La startup de vehículos eléctricos Rivian anunció el jueves que había resuelto una demanda con algunos de sus inversores. La compañía continúa negando las acusaciones de poseer hecho declaraciones “materialmente falsas” durante su proposición pública original, pero dice que acordó abonar 250 millones de dólares para librarse de distracciones mientras se concentra en construir su próximo transporte eléctrico, el R2 para el mercado masivo, que saldrá el próximo año.
Rivian fue demandada por primera vez por un capitalista en 2022 por afirmaciones de que la startup sabía que le costaría mucho más construir cada camión eléctrico R1T y SUV eléctrico R1S que los precios anunciados de $ 67,500 y $ 70,000, respectivamente.
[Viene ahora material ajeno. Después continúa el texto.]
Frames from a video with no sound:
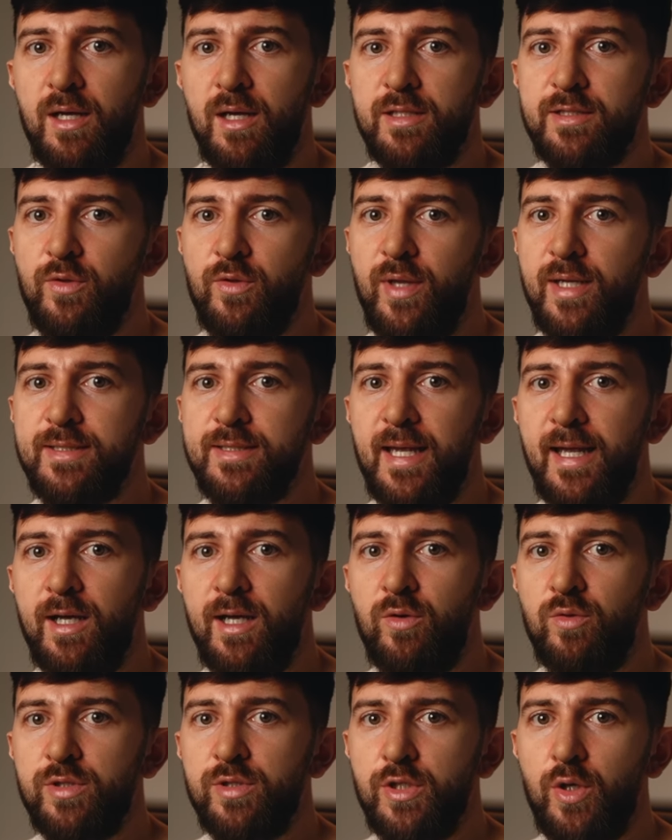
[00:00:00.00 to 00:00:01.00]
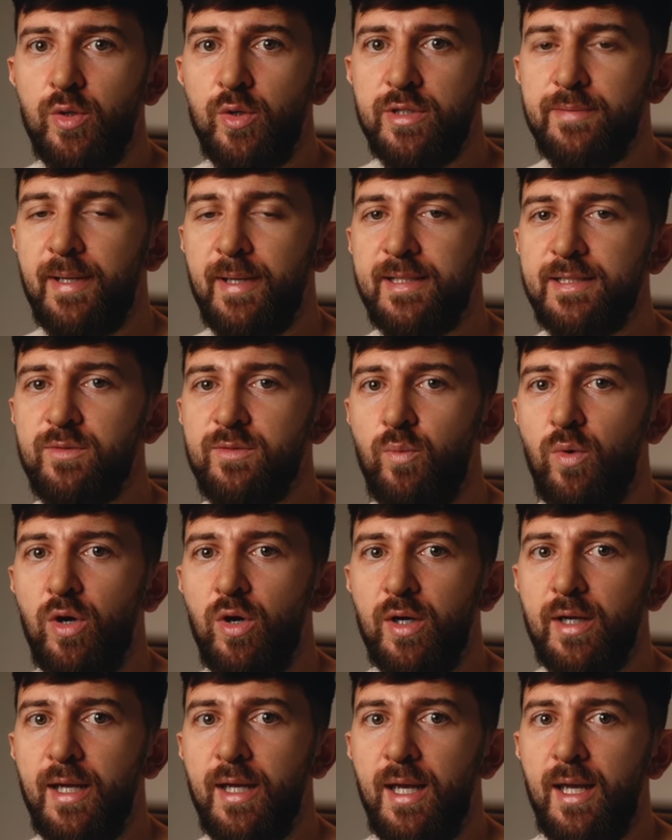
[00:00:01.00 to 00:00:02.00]
So that's how chargebacks
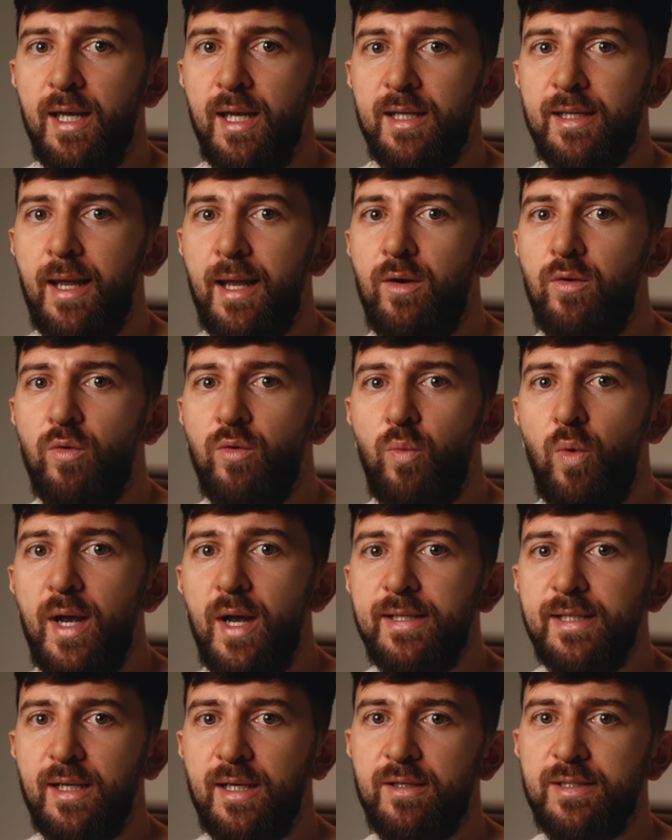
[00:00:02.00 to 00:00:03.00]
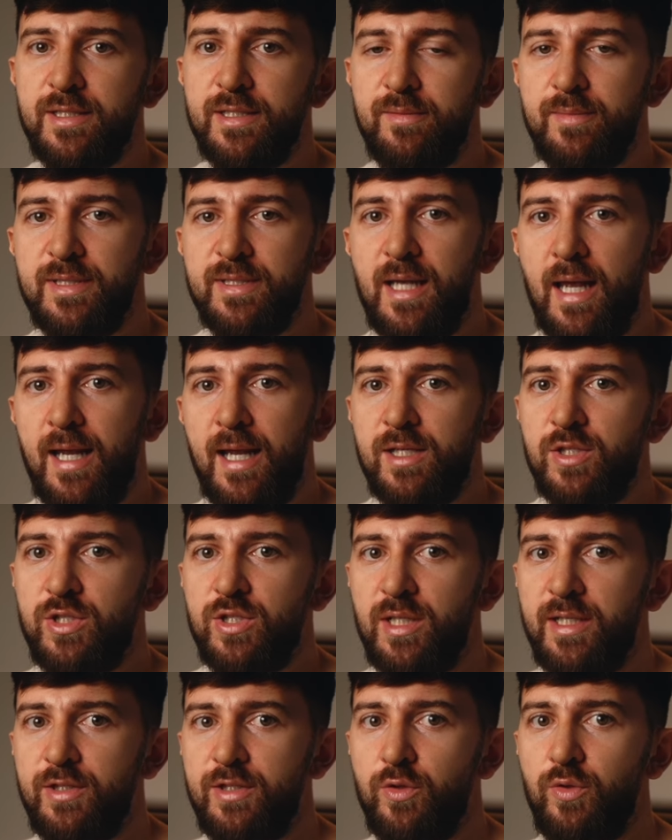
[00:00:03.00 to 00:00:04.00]
work. Now, why do customers
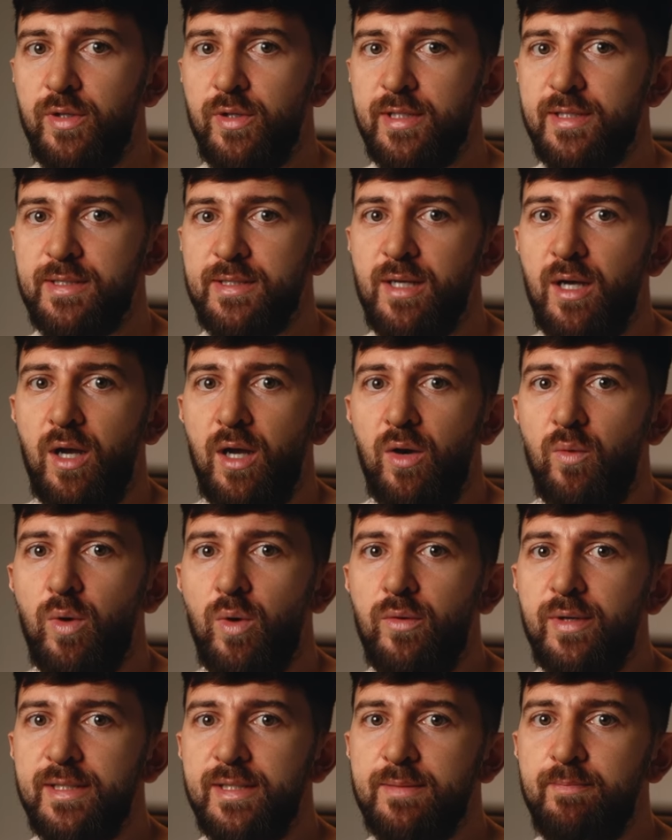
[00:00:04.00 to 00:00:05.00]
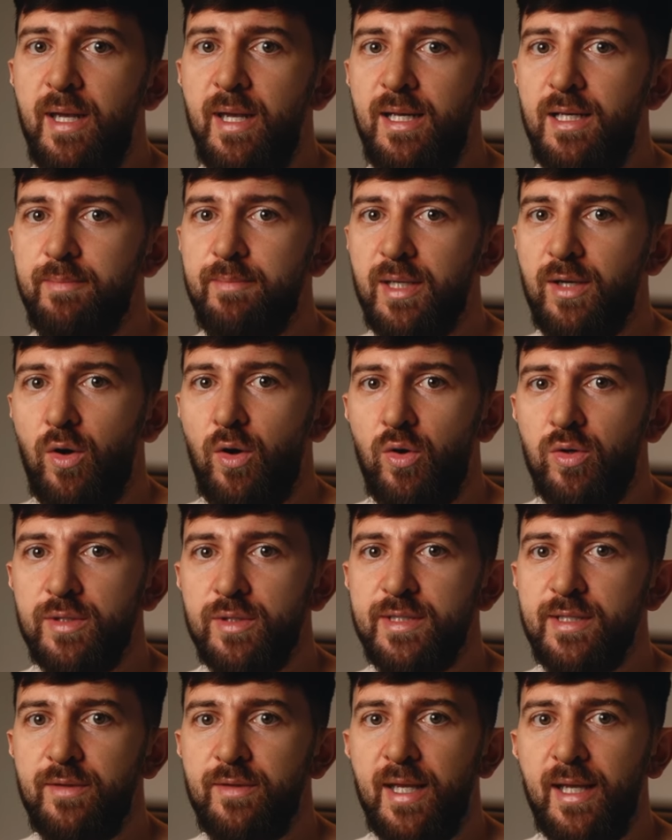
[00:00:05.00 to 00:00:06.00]
actually do this? Well, it's mainly
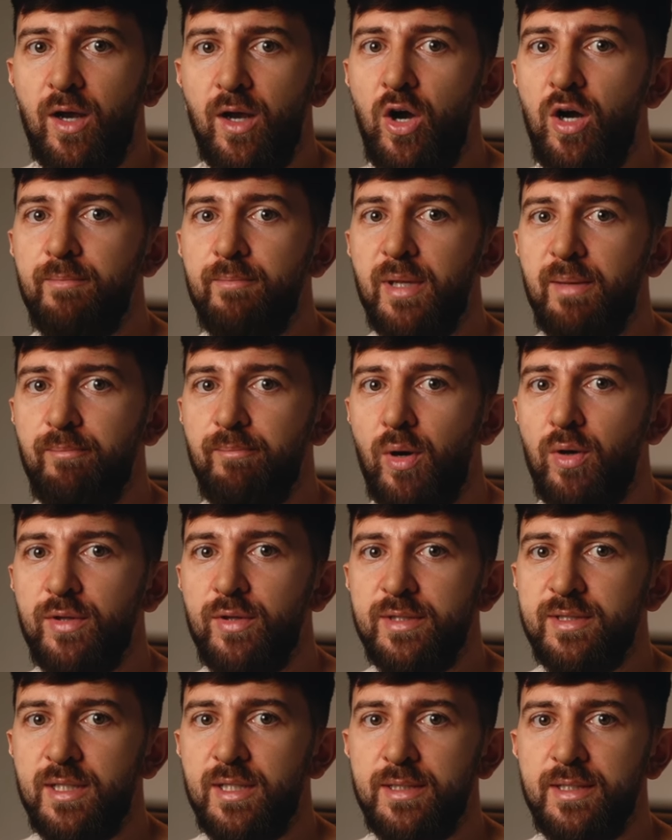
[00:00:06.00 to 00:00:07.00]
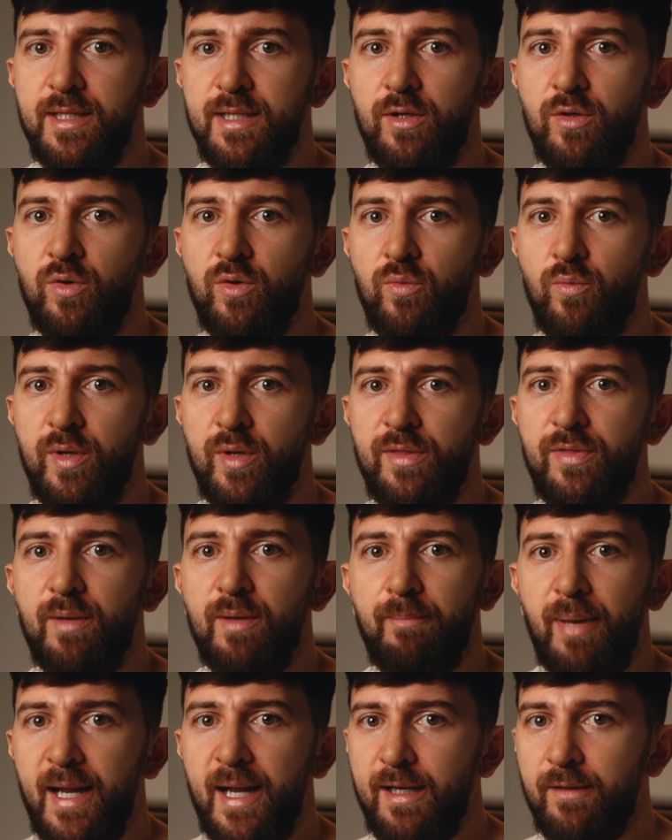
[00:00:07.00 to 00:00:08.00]
because they can't be bothered to deal with the
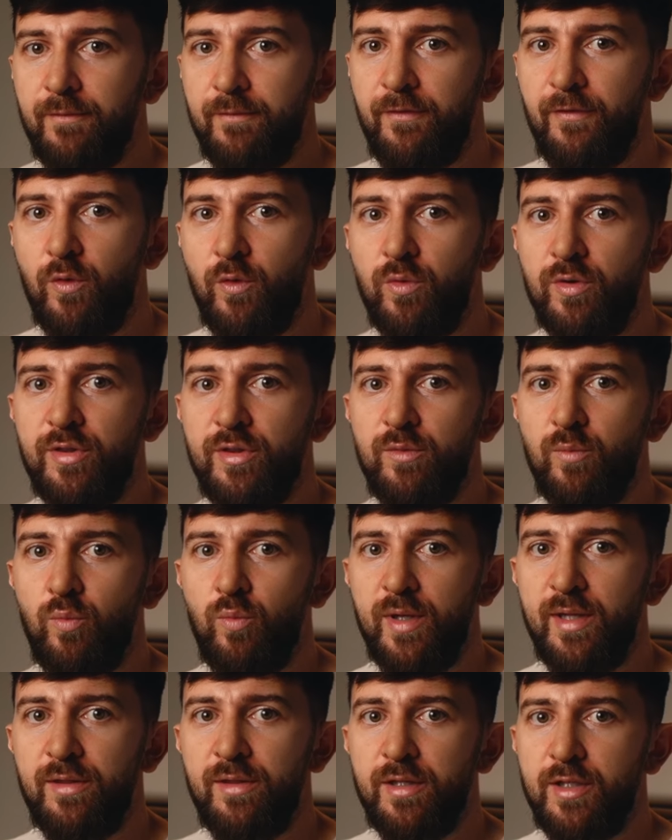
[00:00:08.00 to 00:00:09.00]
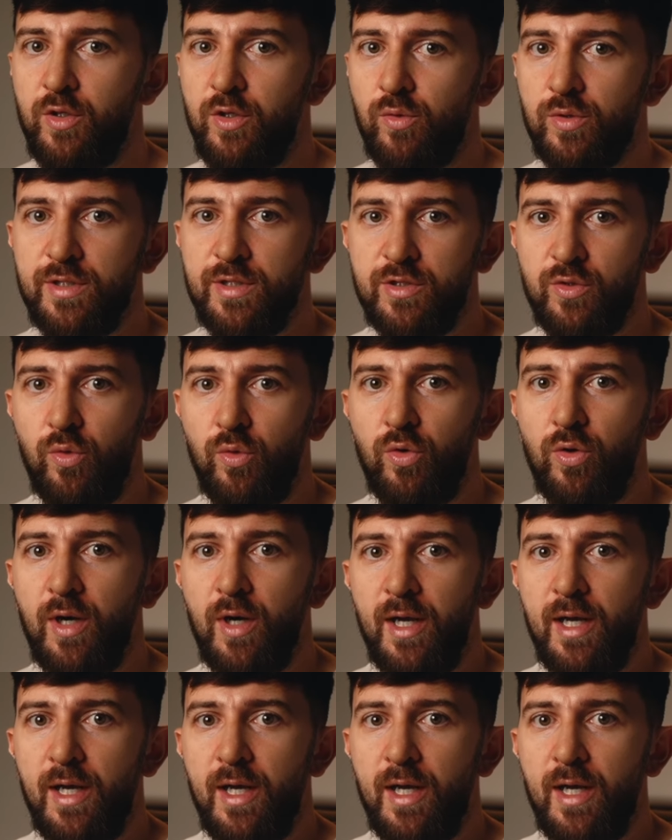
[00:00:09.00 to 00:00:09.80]
back and forth with your store.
Un gran aumento sorpresa de precios empañaría la reputación del incipiente fabricante de automóviles, afirmaba la demanda, y podría provocar la suspensión de muchos de los casi 56.000 pedidos anticipados.
Tan pronto como unos meses a posteriori de su salida a bolsa en noviembre de 2021, la compañía había emitido un cachas aumento de precios: 79.500 dólares para el R1T y 84.500 dólares para el SUV R1S. Posteriormente de una protesta, la compañía dijo que respetaría el precio flamante de sus pedidos anticipados existentes. Sin incautación, en ese momento el daño ya estaba hecho y más de un tercio del valencia de la empresa se borró en unos pocos días, alega la demanda.